Britney Spears tomó una contundente decisión para afrontar los problemas de adicción con los que convive desde hace tiempo luego de la detención que sufrió en California cuando fue hallada conduciendo un automóvil bajo efectos del alcohol. En las últimas horas se conoció que se internó de forma voluntaria en un centro de rehabilitación para cambiar su vida.
Según informó el medio estadounidense TMZ, la reconocida cantante ingresó a un centro de rehabilitación de forma voluntaria, lo que es "un paso necesario que tenía pendiente desde hace tiempo”, según informaron desde el entorno. Además aseguraron que el plan contempla tambén un acompañamiento por parte de su familia para iniciar un proceso que termine de liberarla de este tipo de sustancias.
“Se da cuenta de que tocó fondo”, dejaron trascender según confesiones de su entorno al medio mencionado anteriormente. Una de los motivos por los que se encomendó en este proceso de sanación sería para mostrar intención de cambiar esta adicción podría ser importante ante la mirada de la Justicia en medio del caso judicial por la conducción bajo los efectos del alcohol en el condado de Ventura, California.
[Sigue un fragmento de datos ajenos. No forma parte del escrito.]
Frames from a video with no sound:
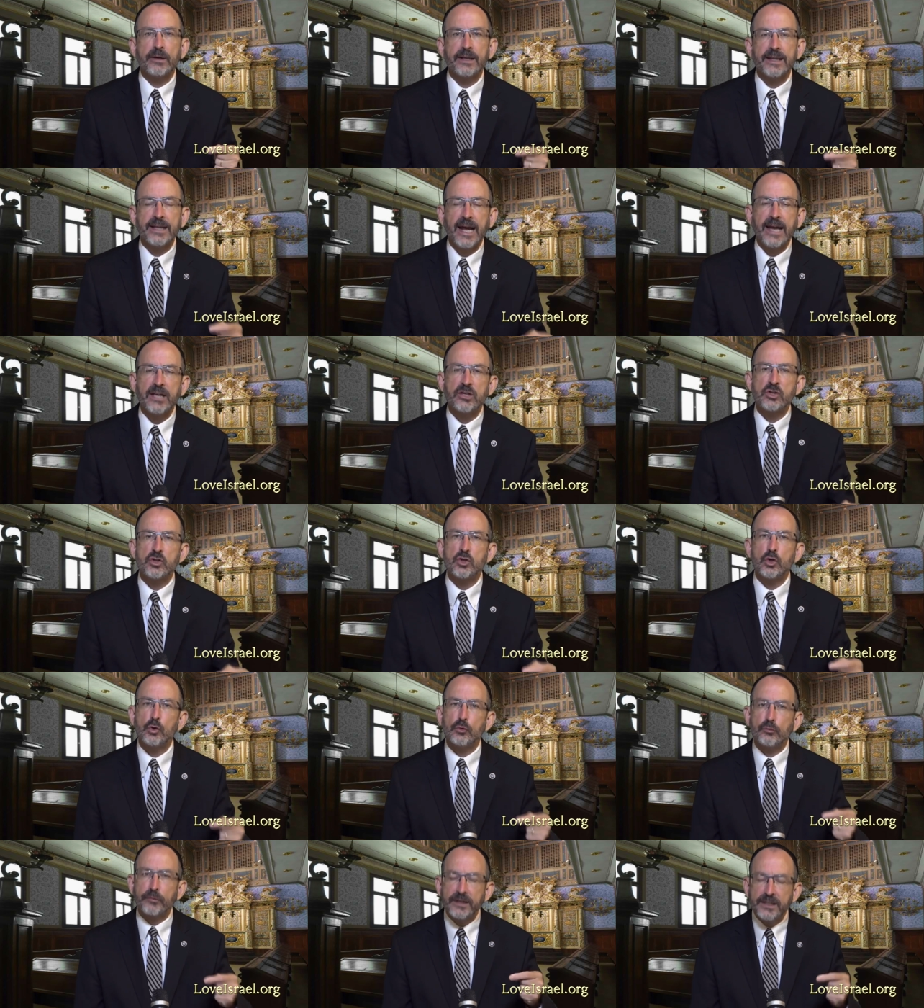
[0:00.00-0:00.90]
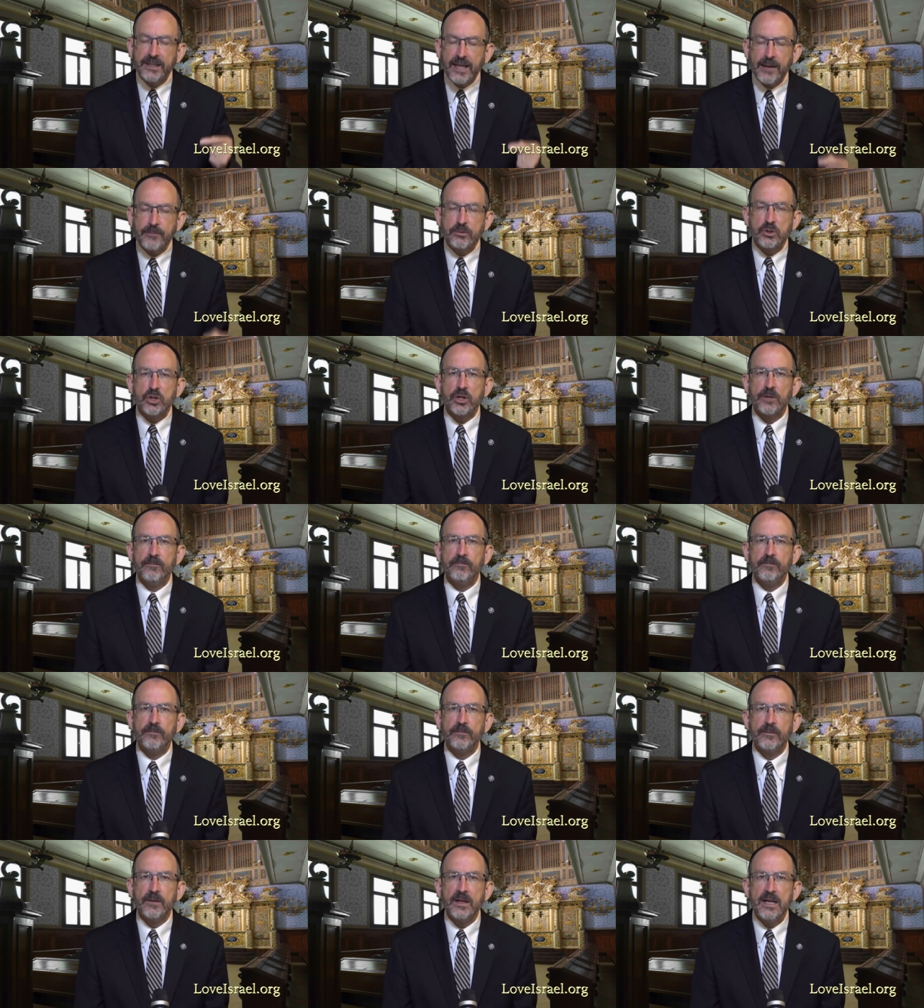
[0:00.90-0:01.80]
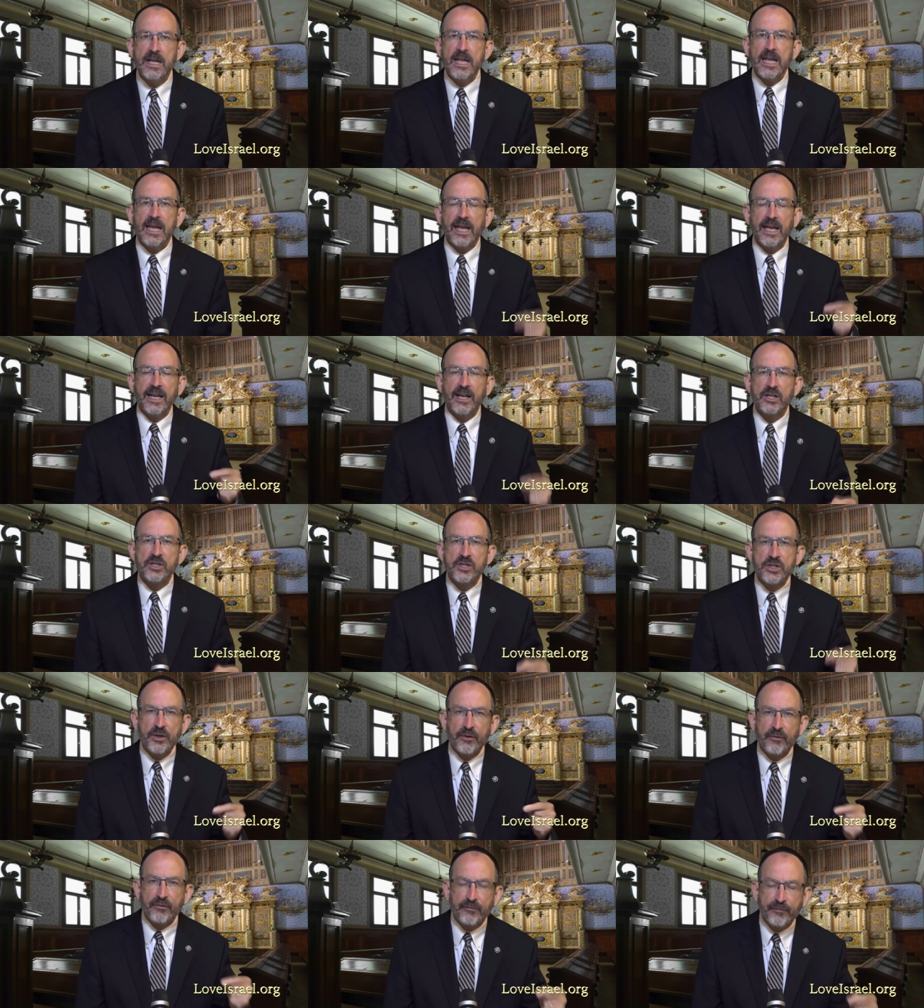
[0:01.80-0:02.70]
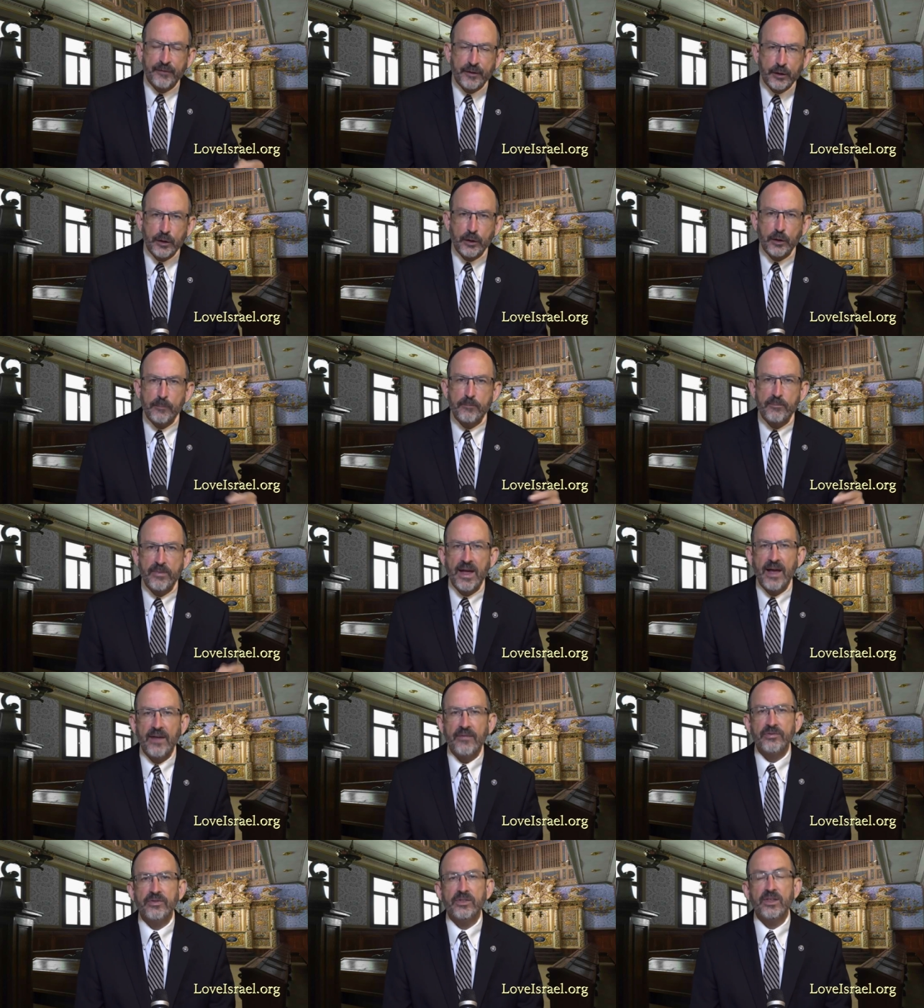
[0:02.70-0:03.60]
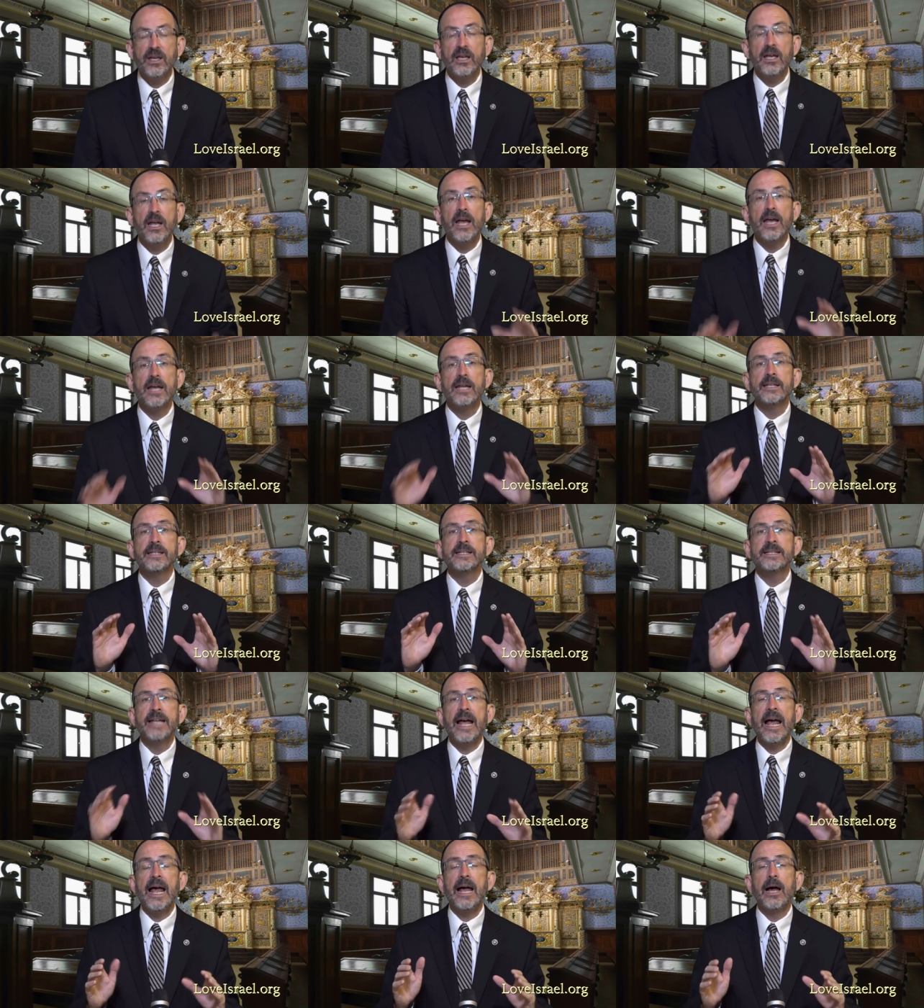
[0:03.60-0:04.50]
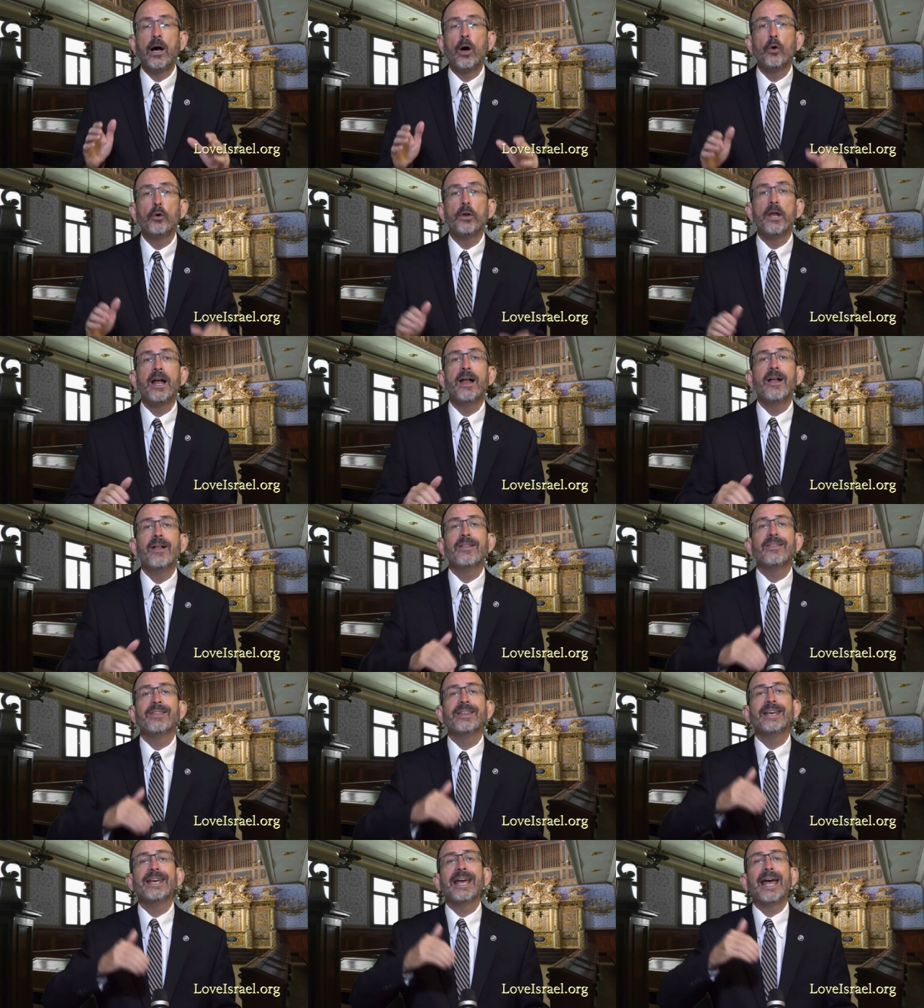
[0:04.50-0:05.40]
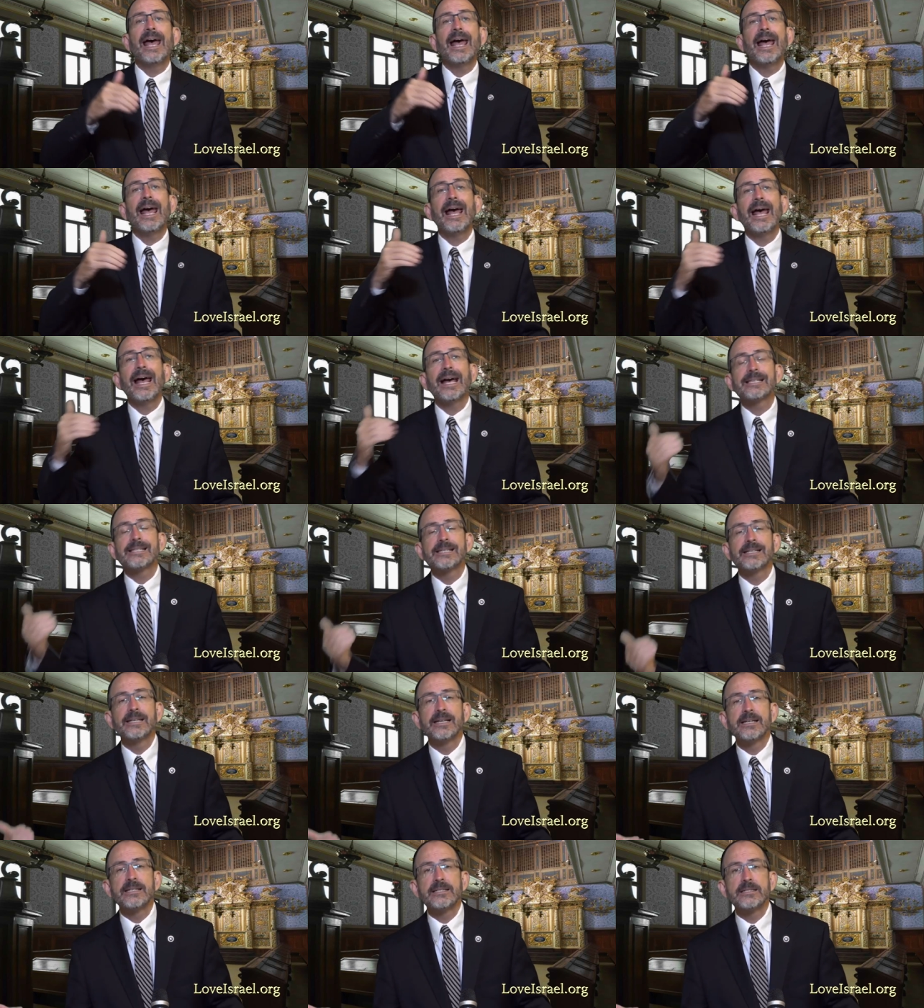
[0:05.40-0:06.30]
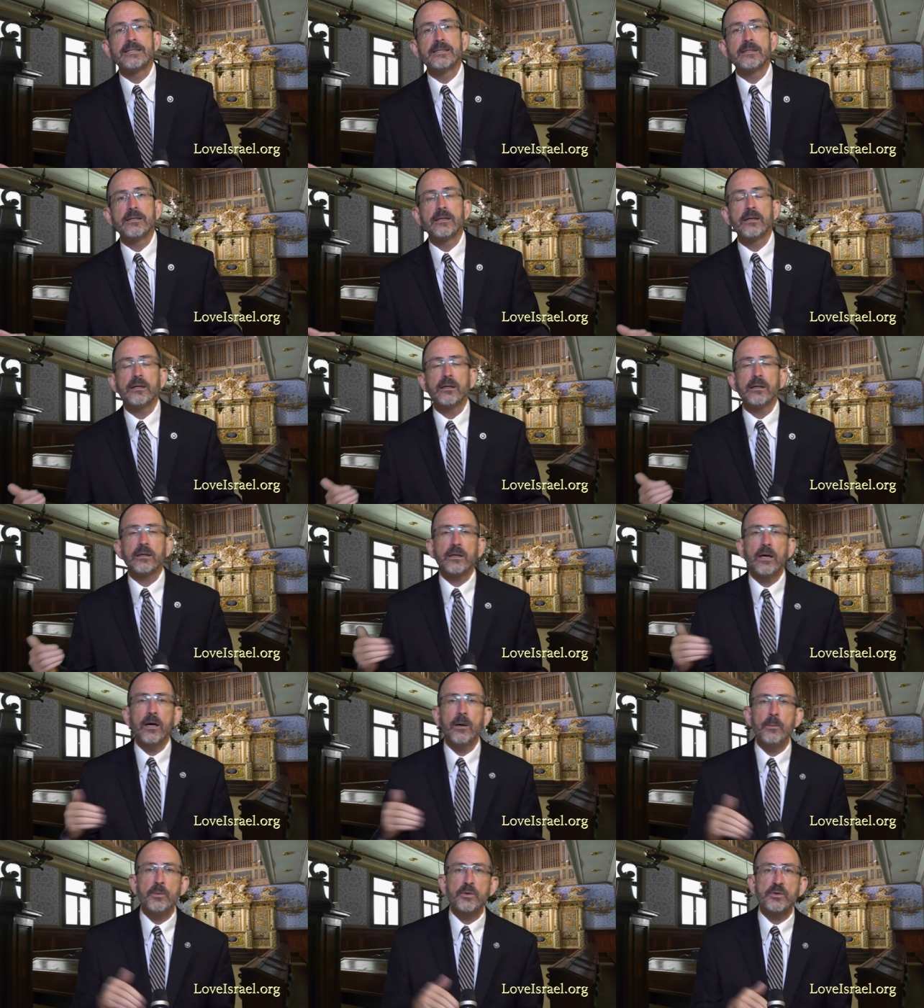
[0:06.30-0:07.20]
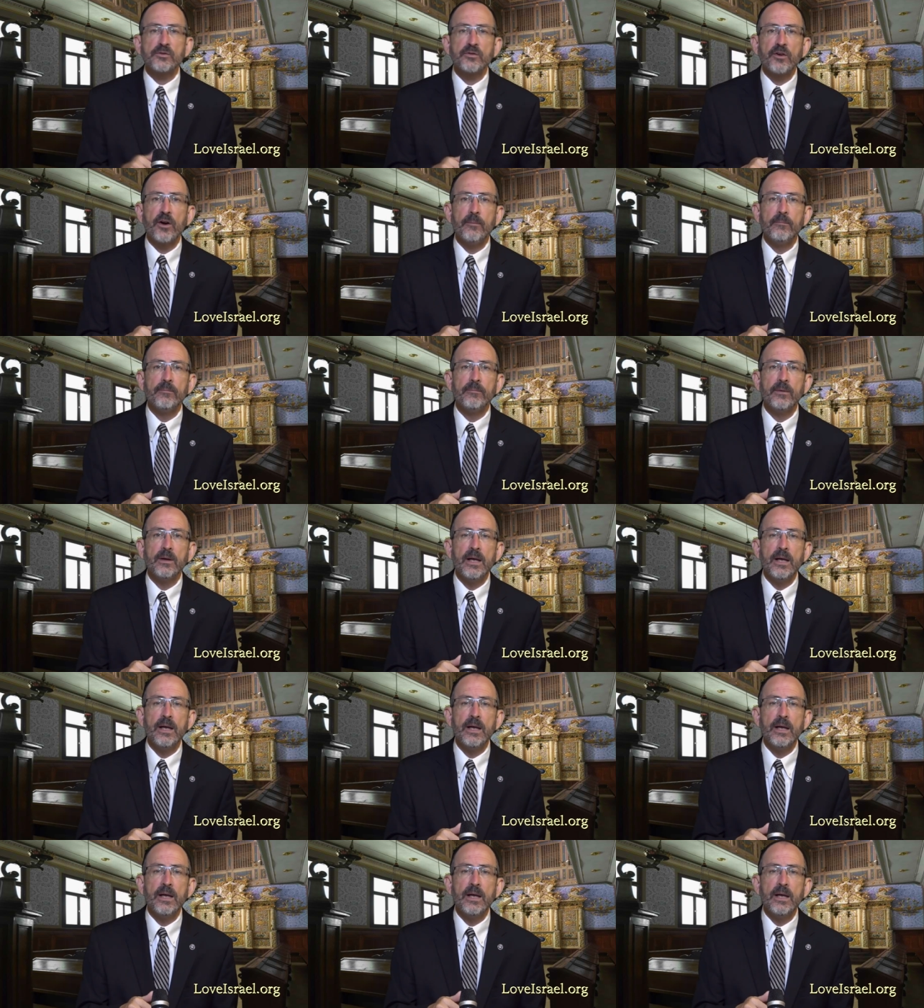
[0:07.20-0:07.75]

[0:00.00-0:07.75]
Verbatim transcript: relates to redemption. It is the verb that the noun, the exodus, comes from.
El 4 de marzo del corriente año la artista quedó arrestada luego de ser detenida por una Patrulla de Carreteras por conducir en estado de ebriedad. Según el Departamento del Sheriff, ingresó a la cárcel a las 3:03 a.m. y fue liberada tres horas más tarde.
El representante de Britney, Cade Hudson, declaró a TMZ: “Este fue un incidente desafortunado y completamente inexcusable. Britney tomará las medidas correctas y cumplirá con la ley, y esperamos que este sea el primer paso para un cambio tan esperado en su vida. Ojalá pueda recibir la ayuda y el apoyo que necesita en estos momentos difíciles”.
“Sus hijos pasarán tiempo con ella. Sus seres queridos elaborarán un plan necesario para que ella tenga éxito y se sienta bien”, contó.